# Retrieving Data

### Reading CSV files

- **Comma-separated (CSV)** files consist of rows of data, separated by commas.

In pandas, CSV files can tipically be read using a few lines of code: 

```python
import pandas as pd
filepath = 'data/iris_data.csv'

# Import the data 
data = pd.read_csv(filepath)

# print a few rows 
print(data.iloc[:5])
```
![image.png](attachment:image.png)

---



```python
# Different delimiters - tab-separated files (.tsv)
data = pd.read_csv(filepath, sep='\t')

# different delimiters - space-separated files:
data = pd.read_csv(filepath, delim_whitespace=True)

# Don't use first row for column names:
data = pd.read_csv(filepath, header=None)

# Specify column names:
data = pd.read_csv(filepath, names=["Name1", "Name2"])

# Custom missing value:
data = pd.read_csv(filepath, na_values=['NA', 99])
```

--- 
### JSON Files

**JavaScript Object Notation(JSON)** files are a standard way to store data across platforms.

JSON files are very similar in structure to Python dictionaries. 

Reading  JSON files into Pyhton:

```python
# Read JSON files as dataframe
data = pd.read_json(filepath)

# Write dataframe file to JSON
data.to_json('data.json')
```
![image-2.png](attachment:image-2.png)

--- SQL Databases

**Structured Query Language (SQL)** represents a set of relational databases with fixed shcemas.

There are many types of SQL databases, which function similarly (with some subtle differences in Syntax).

Examples of SQL Databases:

- Microsoft SQL Server
- MySQL
- PostgreSQL
- AWS Redshift
- Oracle SQL
- Db2 Family

Reading SQL databases into Python:

```python
# SQL data imports
import sqlite3 as sq3
import pandas as pd 

# Initialize path to SQLite database
path = 'data/flights.db'

# Create connection SQL database
con = sq3.connect(path)

# Write query
query = ''' SELECT * FROM airlines; '''

# Execute query
data = pd.read_sql(query, con)
```

While this example uses sqlite3, there are several other packages available.

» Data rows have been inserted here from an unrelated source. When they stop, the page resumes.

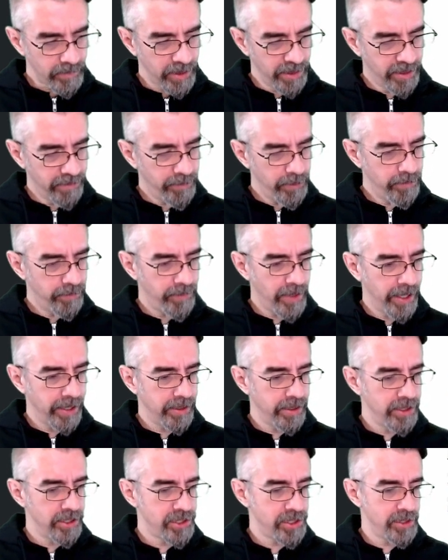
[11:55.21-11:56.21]
If you find
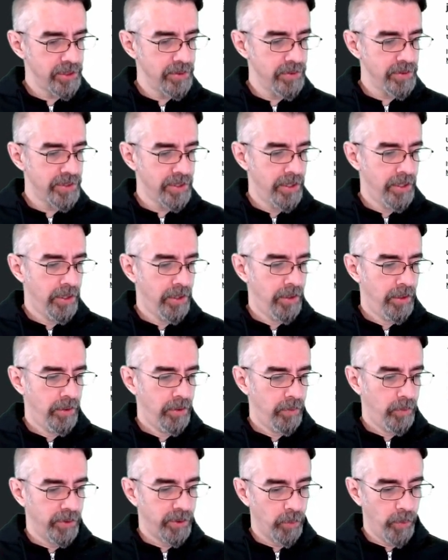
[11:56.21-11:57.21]
issues
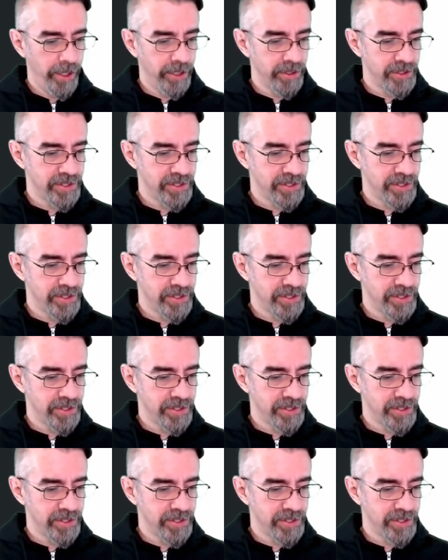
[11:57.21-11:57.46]
with the way your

The SQL module creates a connection with the database. 

Data is read into pandas by combining a query with this connection. 

---
### NoSQL Databases

**Not Only SQL (NoSQL)** databases are not relational, vary more in structure. 

- Depending on application, may perform more quickly or reduce technical overhead. 

- Most NoSQL databases store in JSON format.

Example of NoSQL databases:
- Document databases: MongoDB, CouchDB
- Key-value stores: Redis, DynamoDB
- Graph databases: Neo4j, Amazon Neptune
- Wide-column stores: Cassandra, HBase

Reading NoSQL databases into Python:

```python
# SQL data imports
from pymongo import MongoClient

# Create a mongo connection
con = MongoClient()

# Choose database (con.list_database_names())
# will display available databases
db = con.database_name

# Create a cursor object using a query
cursor = db.collection_name.find(query)

# expand cursor and construct DataFrame
data = pd.DataFrame(list(cursor))
```

This example uses the pymong module to read files stored in MongoDB, although there are several other packages available.

We first make a connection with database (MongoDb needs to be runnning).

Data is read into pandas by combining a query with this connection.

Here, query should be replaced with a MongoDB query string (or{} to select all)

---
### APIs and Cloud Data Acces 

```python
# UCI cars data set - url location
data_url = 'https://archive.ics.uci.edu/ml/machine-learning-databases/autos/imports-85.data'

# Read data into Pandas
df = pd.read_csv(data_url, header=None)
```

A variety of data providers make data available via Applications programming Interfaces (APIs), that makes it easy to acces such data via Python.

There are also a number of datasets available online in various formats,

An online available example is the UC Irvine Machine Learning Library.

Here, we read one of if datasets  into Pandas directly via the URL.